Briere’s power-play goal at 16:22 of the third period put a dagger in a spirited Canadiens comeback to give the Flyers a 4-2 win Wednesday and a 3-1 series lead in the Eastern Conference semi-final.
Briere and his linemates Vaclav Prospal and Scott Hartnell were on the ice while the Canadiens scored twice in 37 seconds to tie the game 2-2, but less than three minutes later Briere settled his score.
“It was a little frustrating that we were on the ice for the two Canadiens goals,” Briere said. “We were really disappointed about that, but we all told each other that we had to get it back, we had to get our lead back.

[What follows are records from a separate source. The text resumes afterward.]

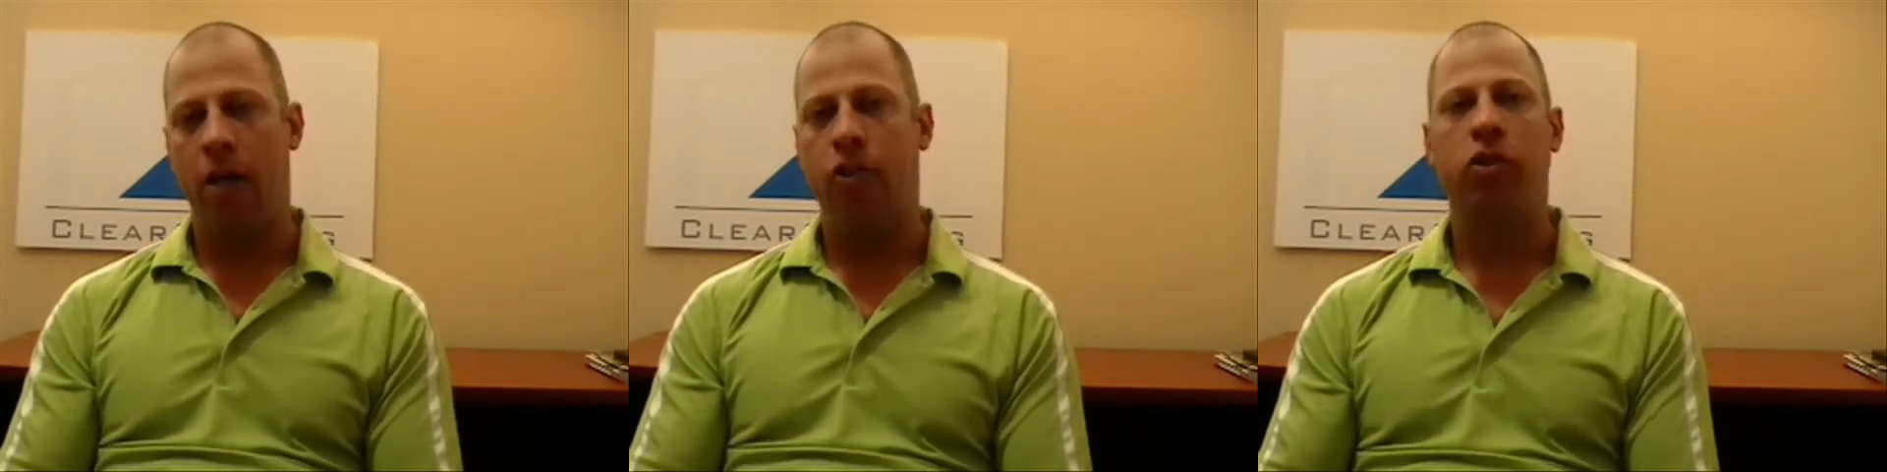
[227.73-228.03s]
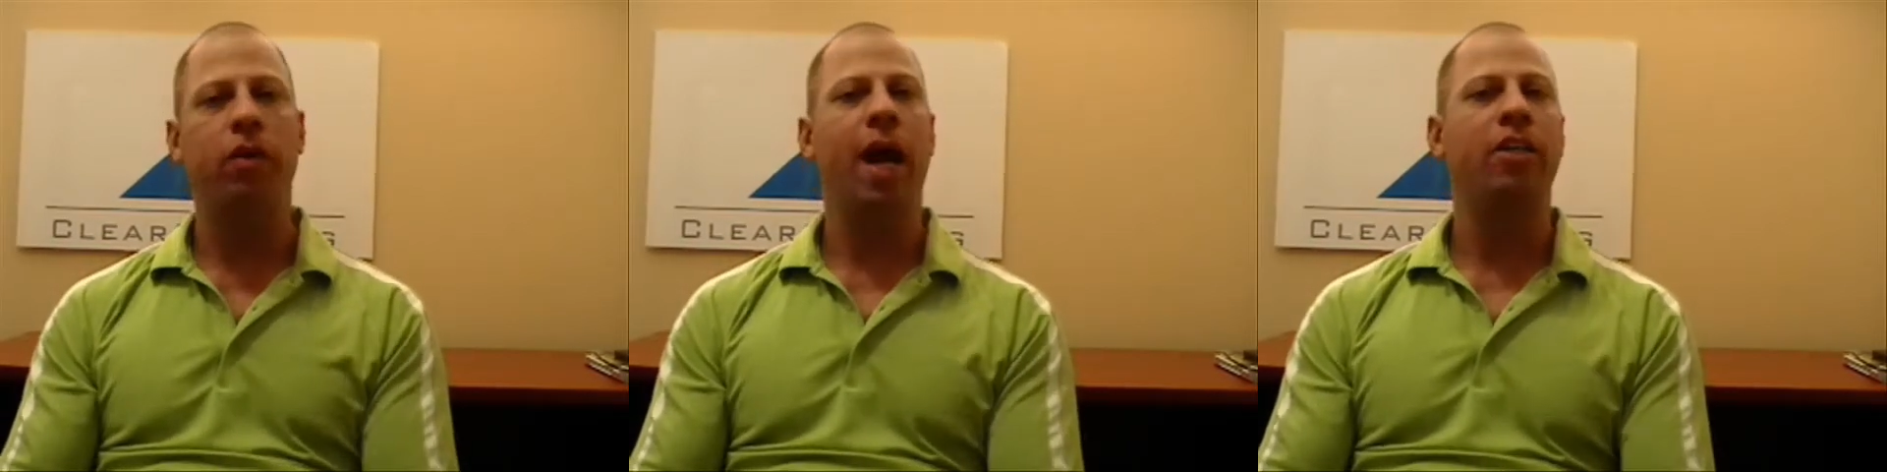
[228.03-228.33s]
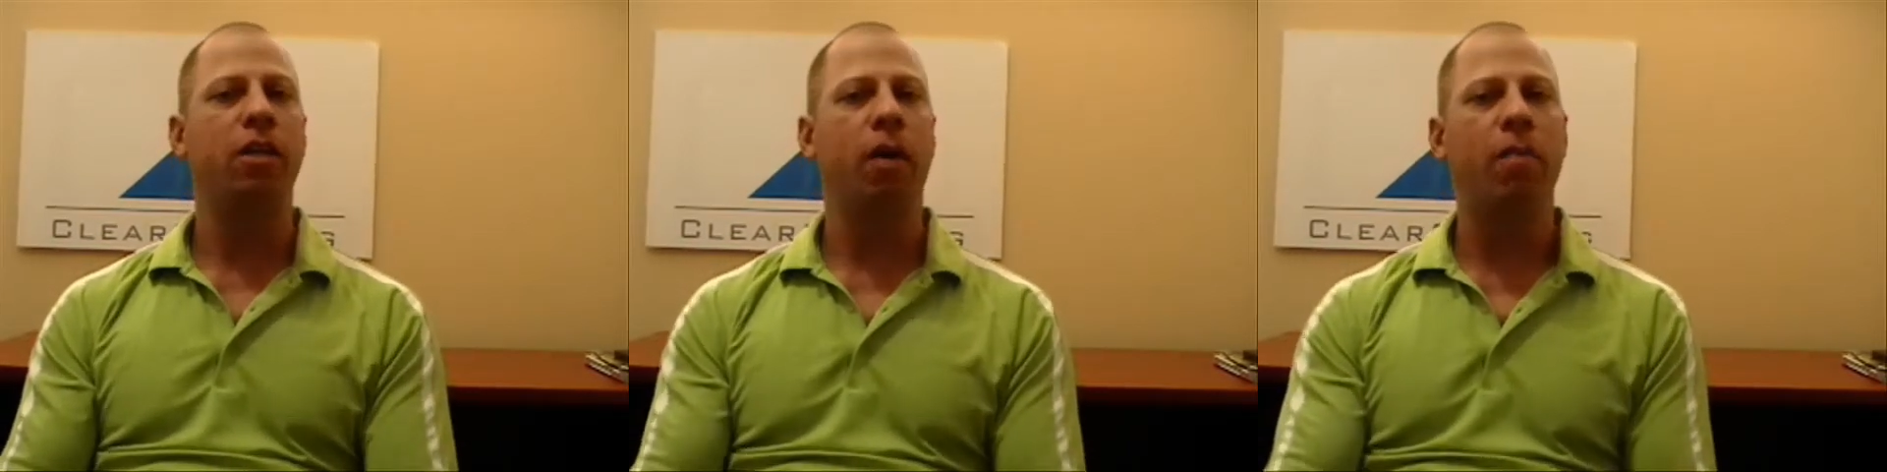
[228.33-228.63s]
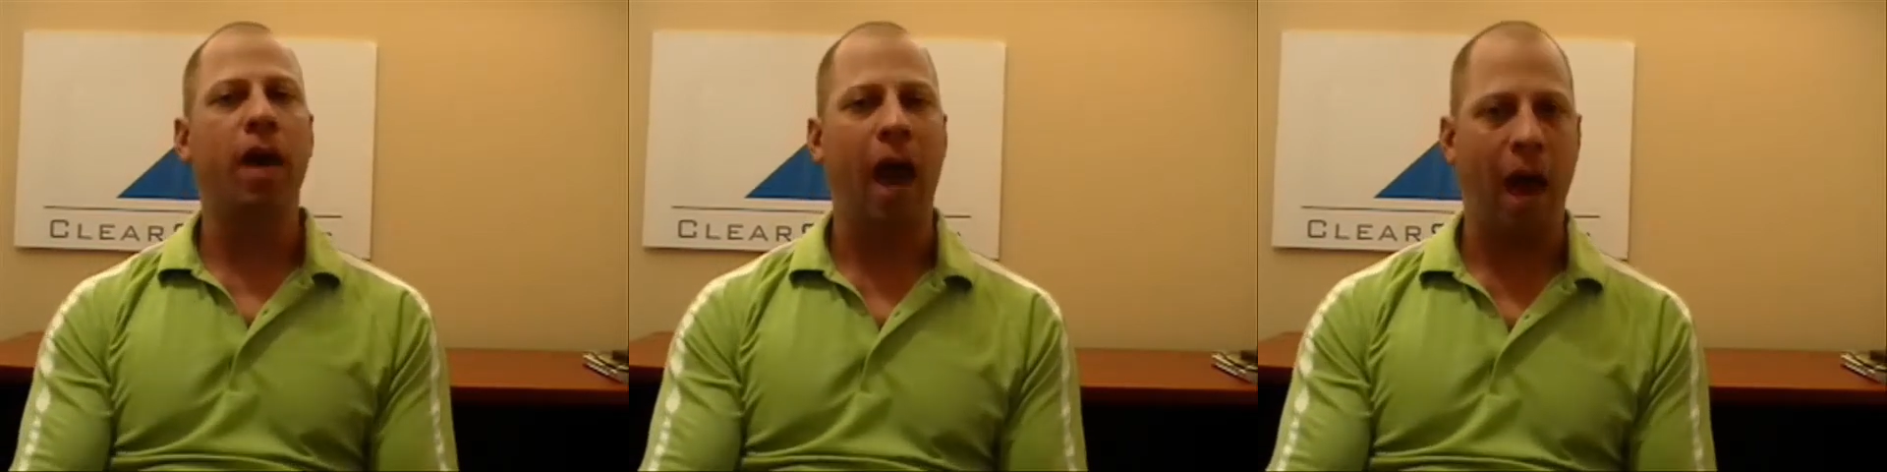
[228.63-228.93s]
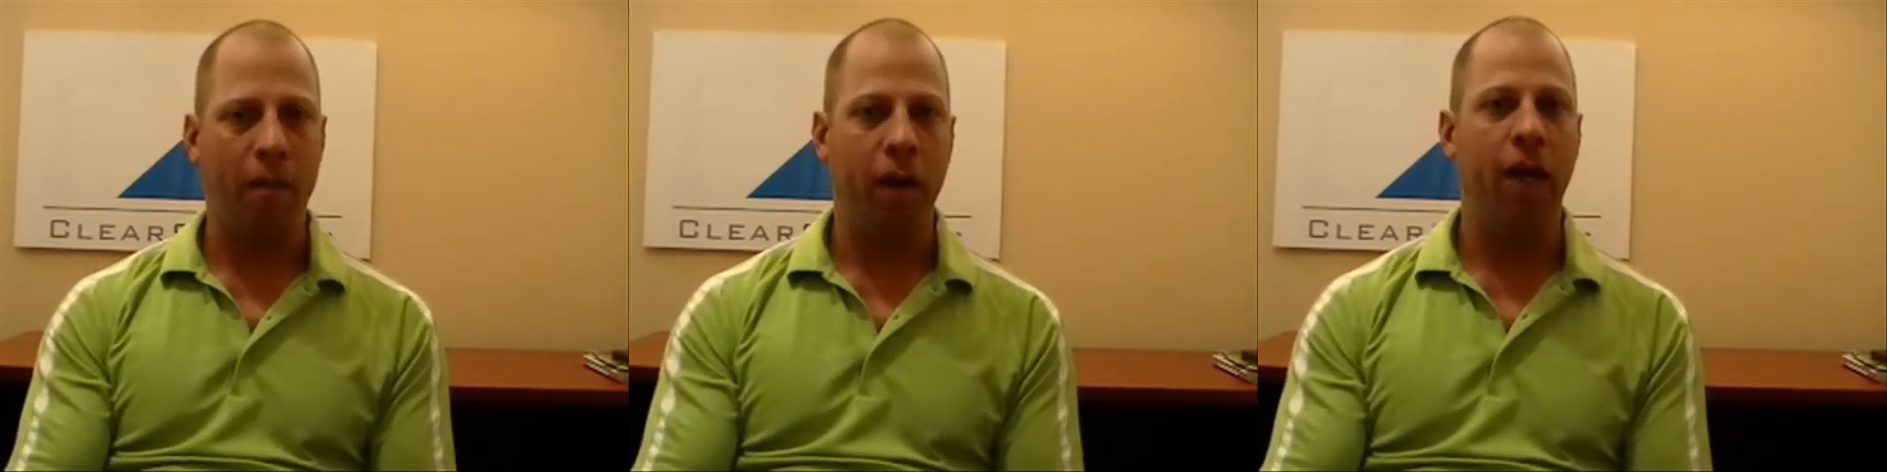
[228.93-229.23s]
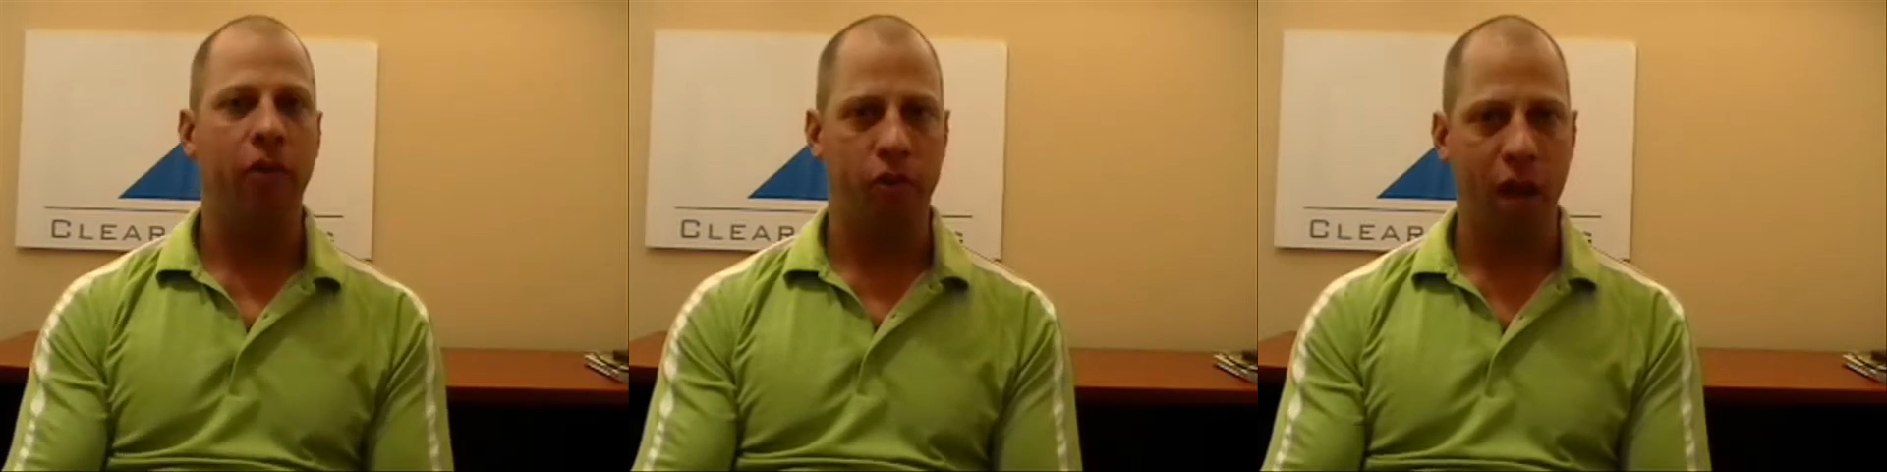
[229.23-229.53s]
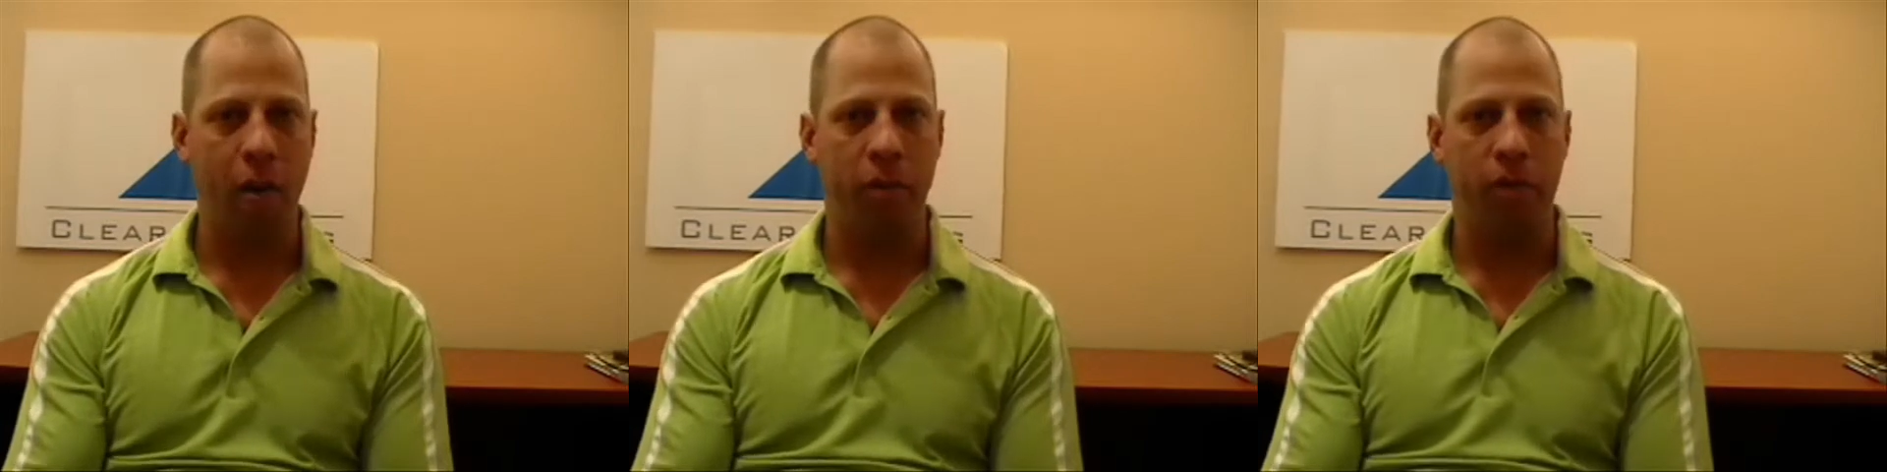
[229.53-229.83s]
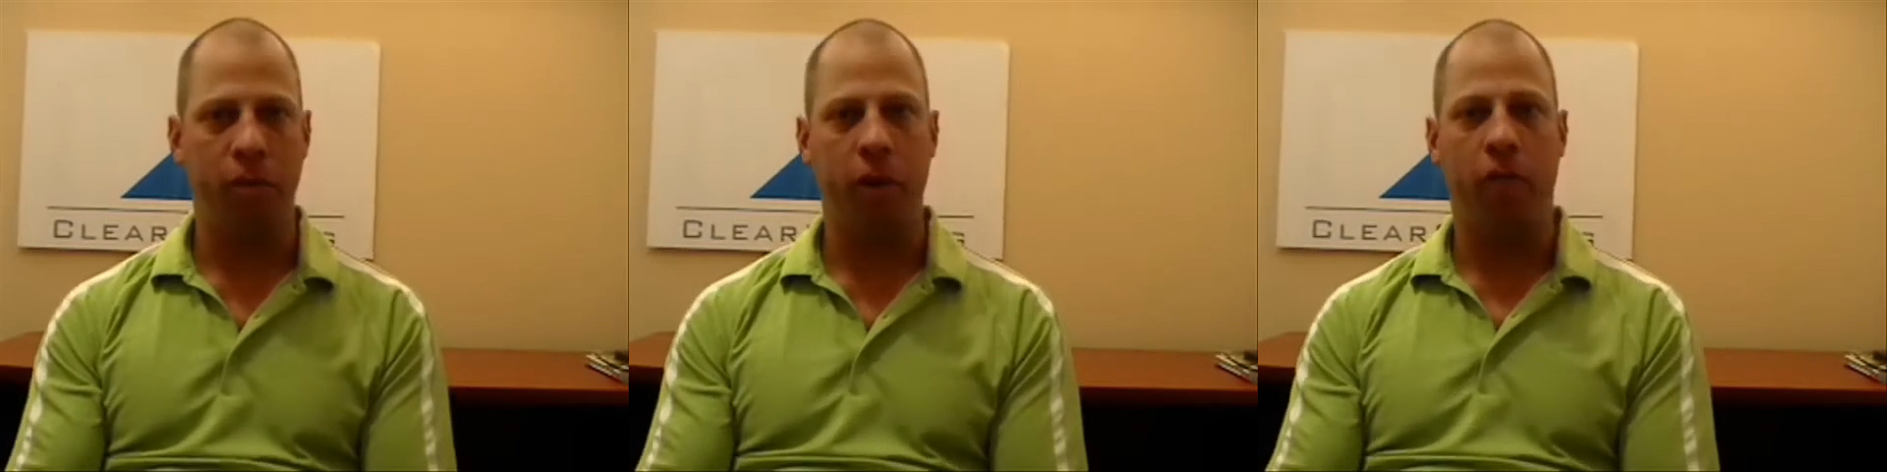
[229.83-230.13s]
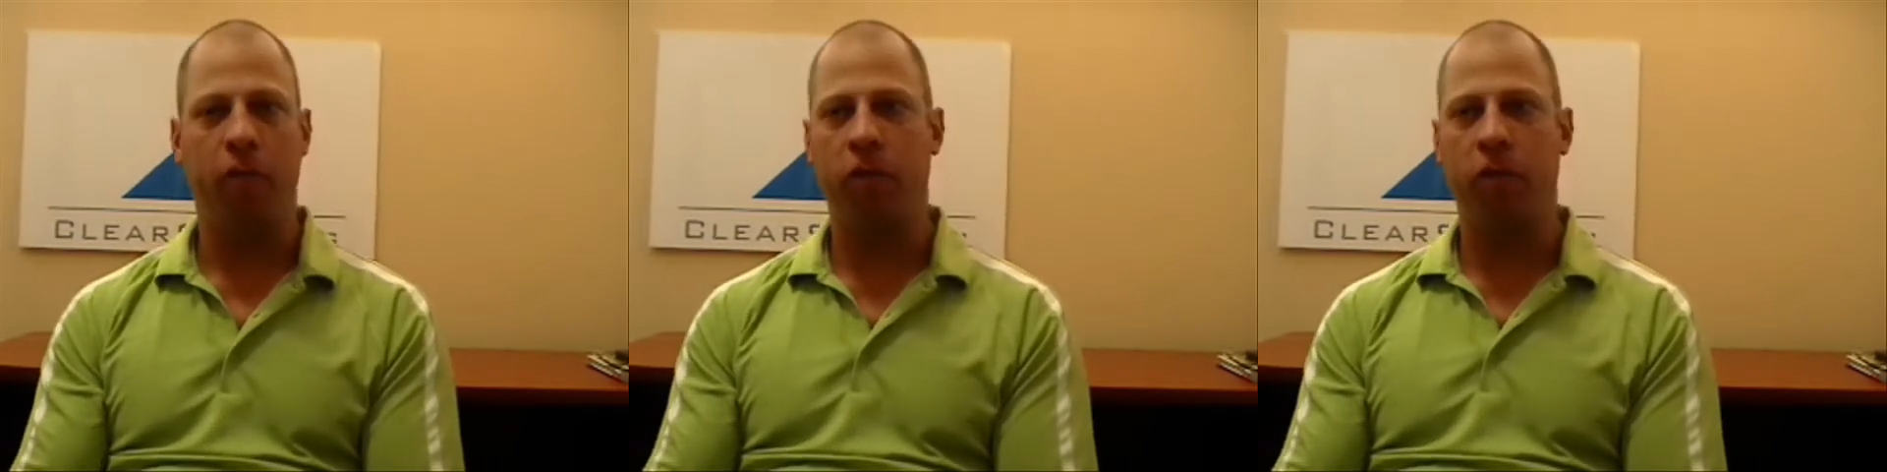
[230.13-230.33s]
certain ads that might be happening at the top of the funnel.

We felt bad to have let our teammates down, but it was a good feeling to get our lead back.”
Briere had only one goal and no assists in the first three games of the series, with his line hampered largely by the fact it does not kill penalties and the Flyers were spending a lot of time in the box.
But the line combined for five points Wednesday night, and none were bigger than Briere’s winner on the power play when he slid in a loose puck from the side of the net.
“Our line didn’t have a chance to play much last game because of all the penalties, so we wanted to come back with a strong game,” Briere said. “Up until that point, we were in their zone most of the night. We created a lot. One of us was on the ice for all three (Flyers) goals. So when they scored those two goals it was frustrating.”
Briere could have been considered responsible for Montreal’s first goal, losing a faceoff to Tomas Plekanec, who then went to the net unchecked to tip in a Josh Gorges point shot. After Saku Koivu scored to tie it at 13:36 of the third, Briere was seen fishing the puck out of his own net and shooting it away in disgust.
But after Steve Begin took an interference penalty to send the Flyers on the power play, Briere realized it was his shot at redemption and he made the most of it.
“I was in the right place at the right time, I don’t feel like a hero,” Briere said. “I don’t want to start celebrating too quickly because we have a lot of work left. It’s definitely a nice feeling, but it’s far from over.”